● What is needed: An exact transcription of the records is required, minus any images.

Items from a dataset:
====

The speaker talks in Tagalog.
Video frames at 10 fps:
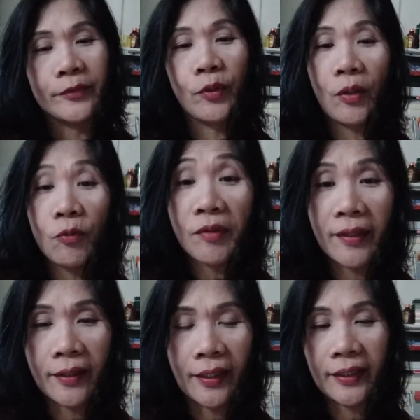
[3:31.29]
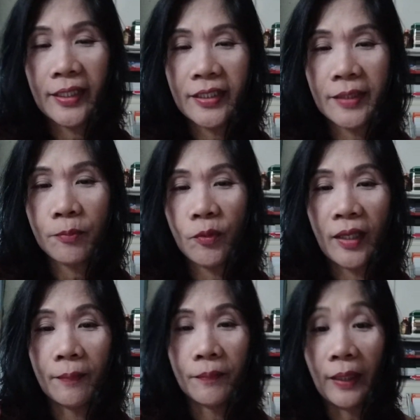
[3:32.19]
una-una ang iniisip ko
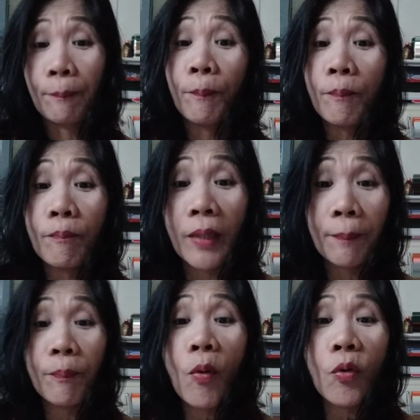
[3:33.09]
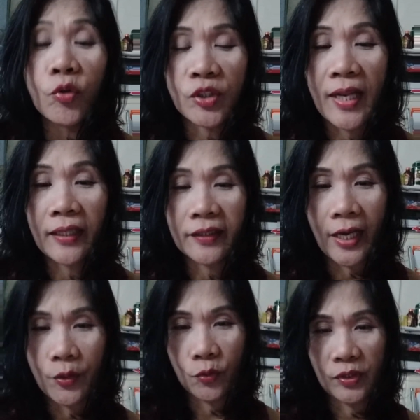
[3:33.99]
lang nag mag-focus lang
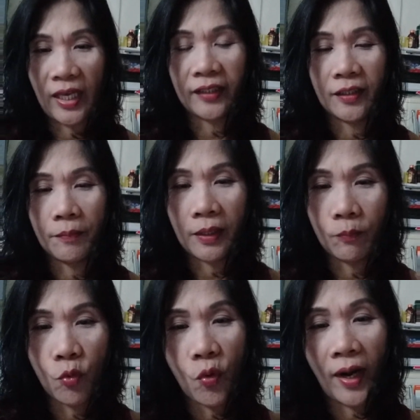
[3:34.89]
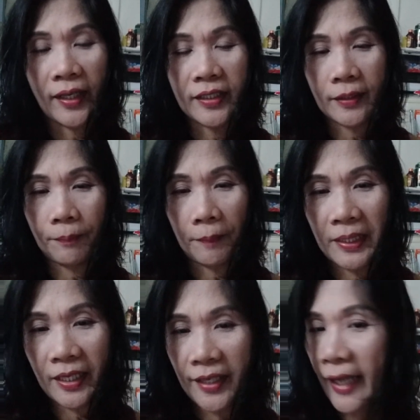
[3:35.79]
tayo sa ating mga buhay, sa
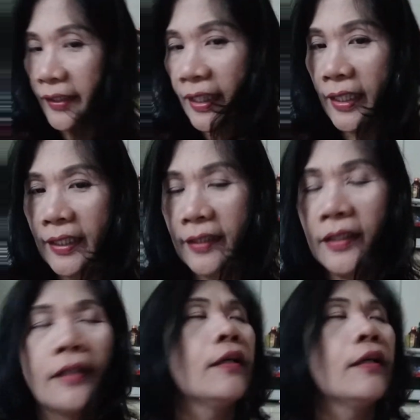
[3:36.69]
pamilya natin,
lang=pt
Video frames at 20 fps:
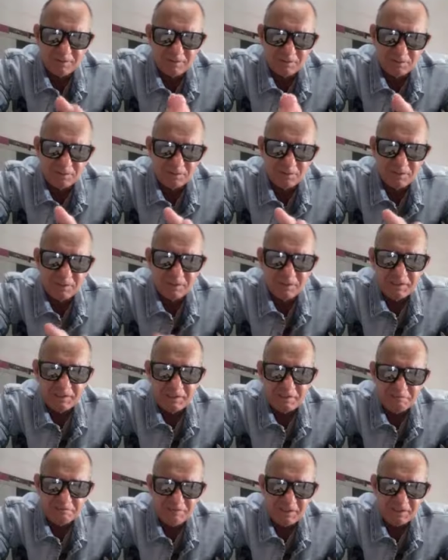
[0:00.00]
Com certeza
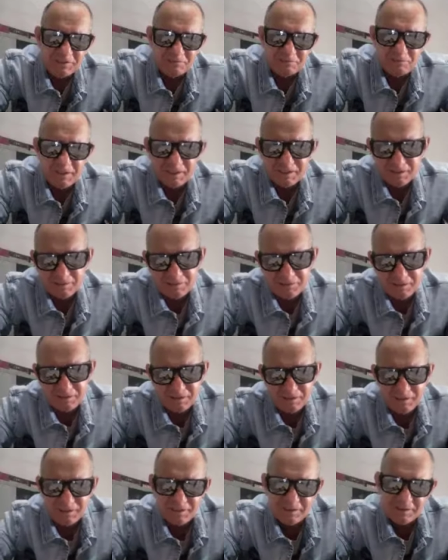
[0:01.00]
ele vai divulgar seu
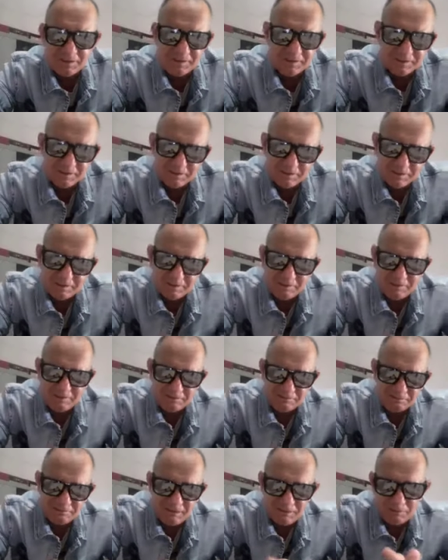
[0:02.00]
CD,
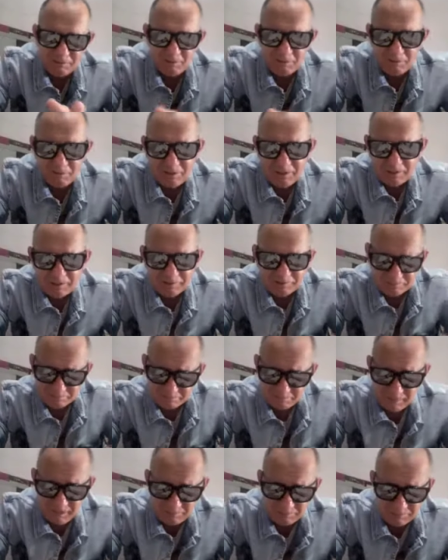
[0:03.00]
vai colocar
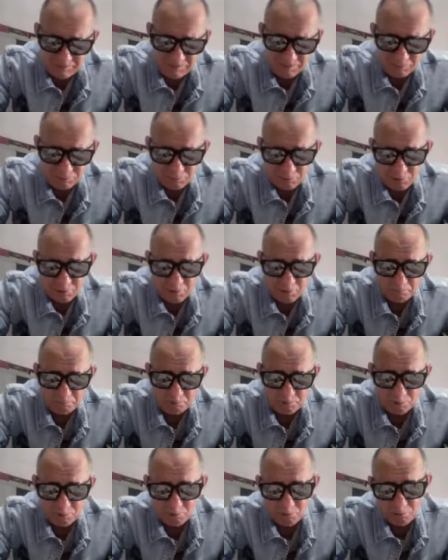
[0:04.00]
lá o Cenobus Top
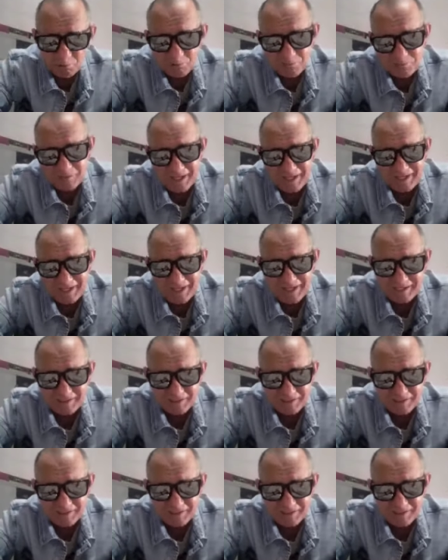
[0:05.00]
Show na carreta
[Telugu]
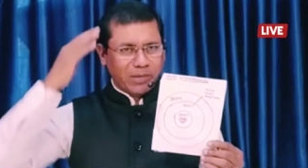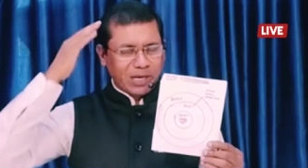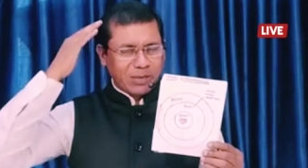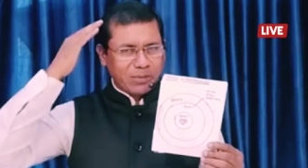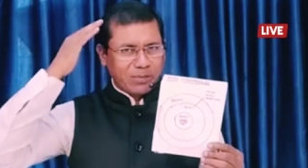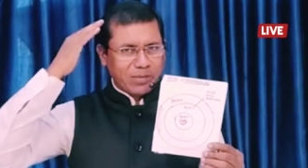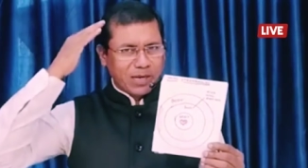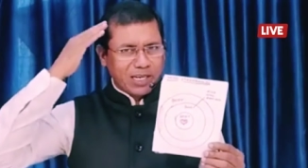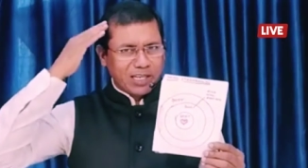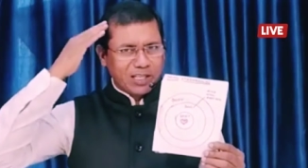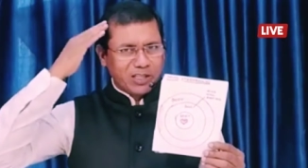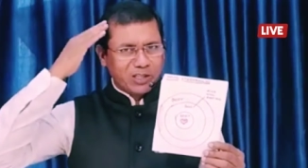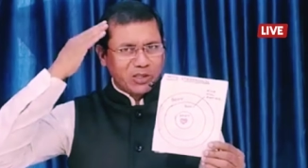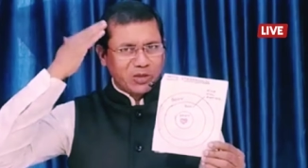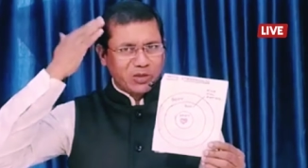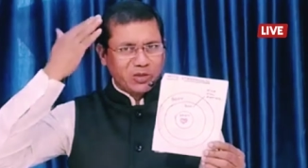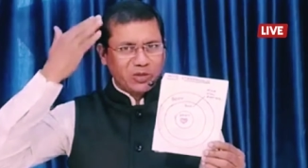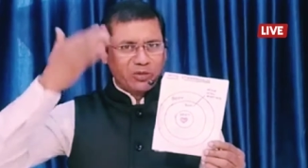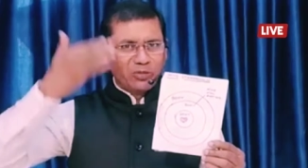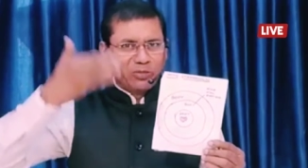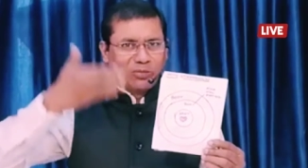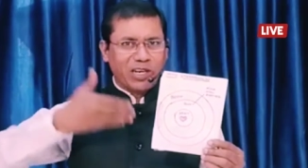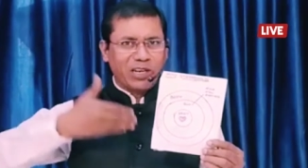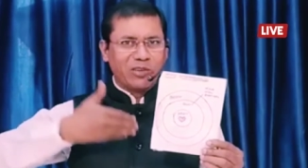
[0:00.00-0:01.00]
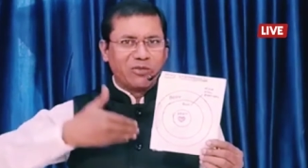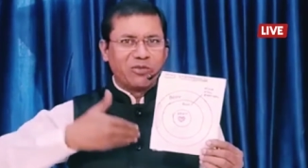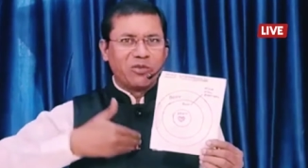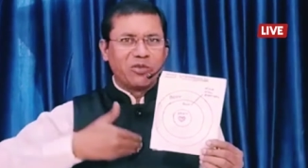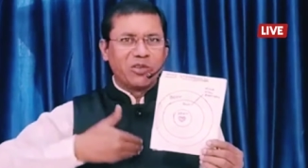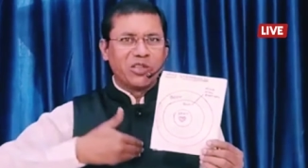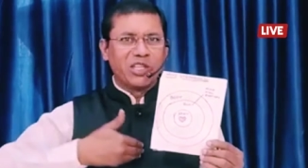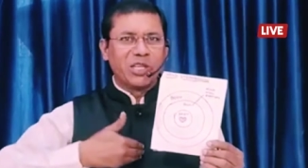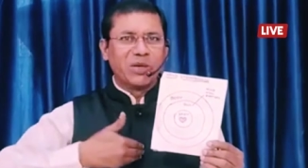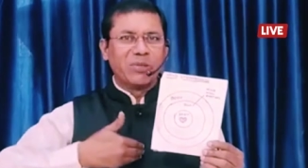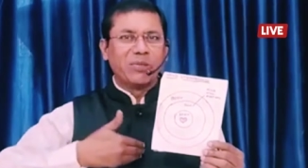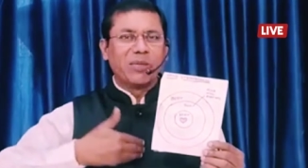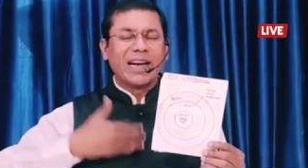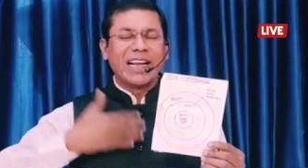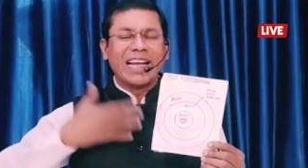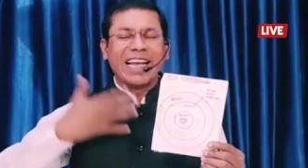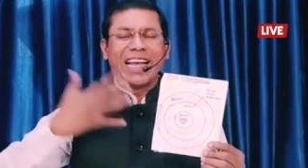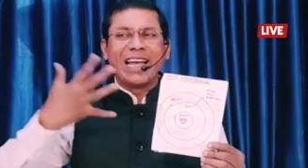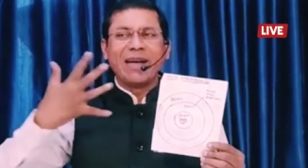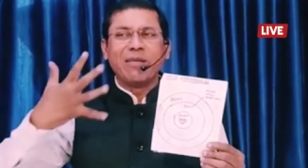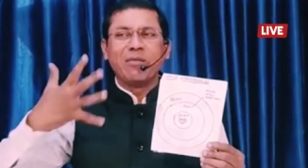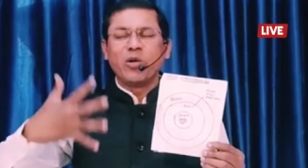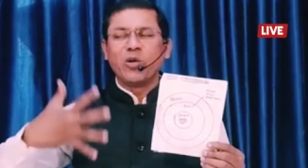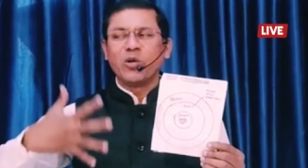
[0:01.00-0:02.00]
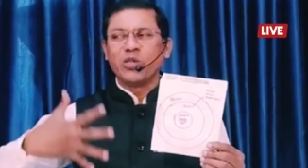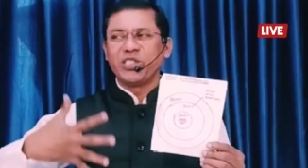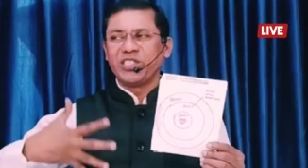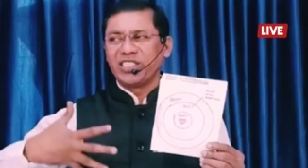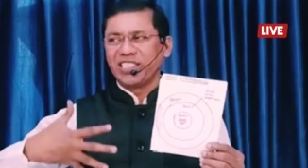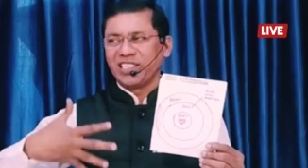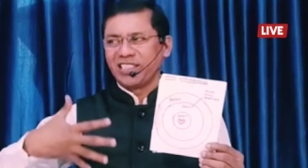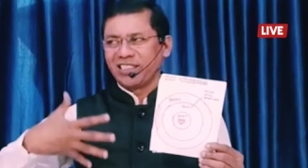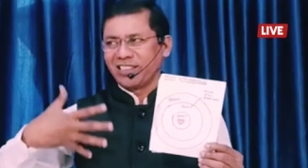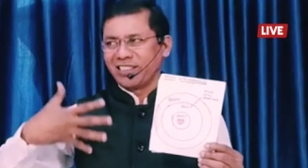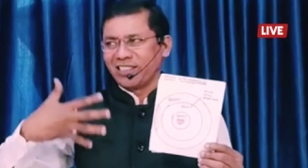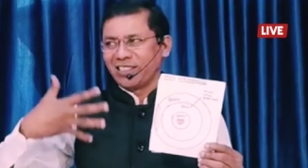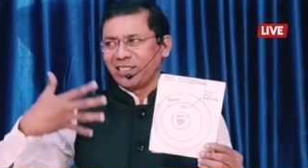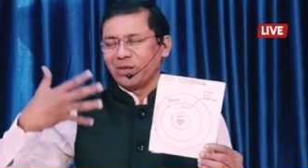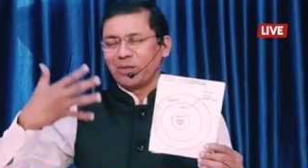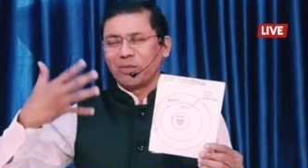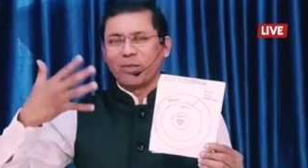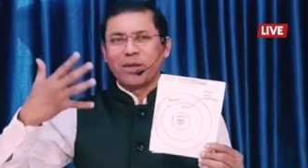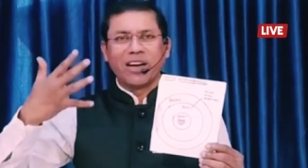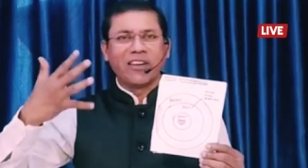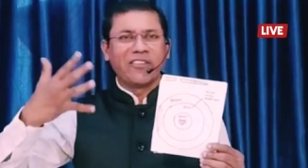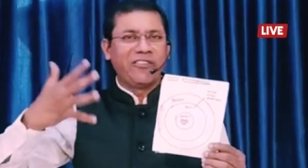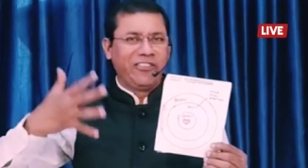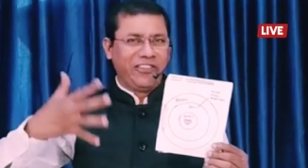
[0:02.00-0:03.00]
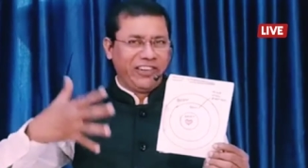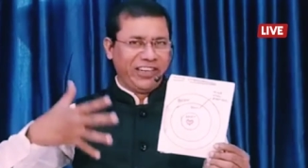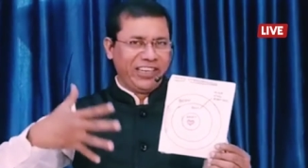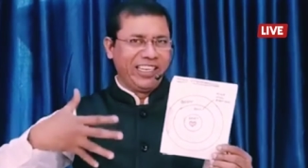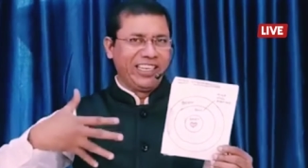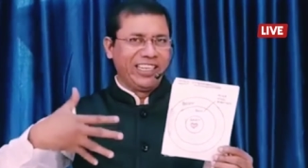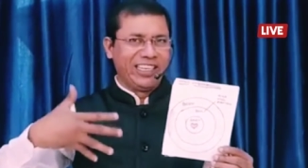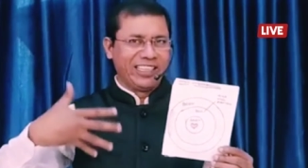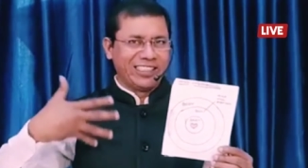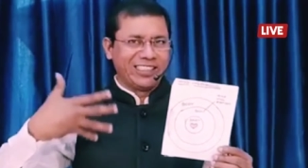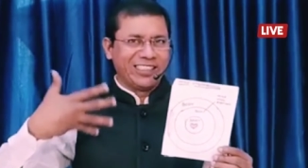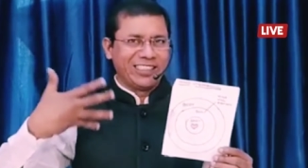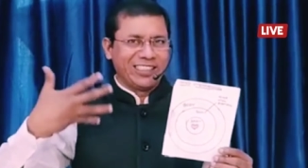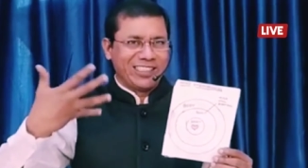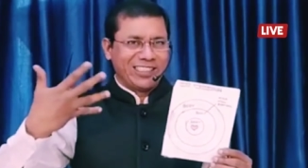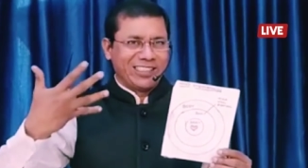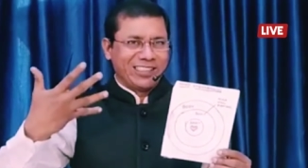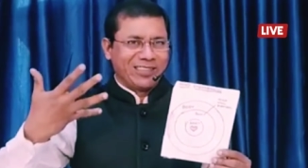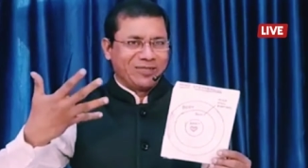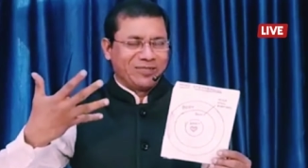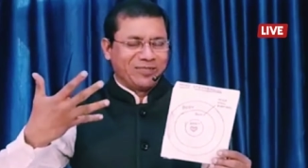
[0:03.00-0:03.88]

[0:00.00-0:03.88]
మన మనసు మన హృదయం మన ఎమోషన్స్ మన ఫీలింగ్స్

====

● Expected output:
The speaker talks in Tagalog.
Video frames at 10 fps:
[3:31.29]
[3:32.19]
una-una ang iniisip ko
[3:33.09]
[3:33.99]
lang nag mag-focus lang
[3:34.89]
[3:35.79]
tayo sa ating mga buhay, sa
[3:36.69]
pamilya natin,
lang=pt
Video frames at 20 fps:
[0:00.00]
Com certeza
[0:01.00]
ele vai divulgar seu
[0:02.00]
CD,
[0:03.00]
vai colocar
[0:04.00]
lá o Cenobus Top
[0:05.00]
Show na carreta
[Telugu]
[0:00.00-0:01.00]
[0:01.00-0:02.00]
[0:02.00-0:03.00]
[0:03.00-0:03.88]

[0:00.00-0:03.88]
మన మనసు మన హృదయం మన ఎమోషన్స్ మన ఫీలింగ్స్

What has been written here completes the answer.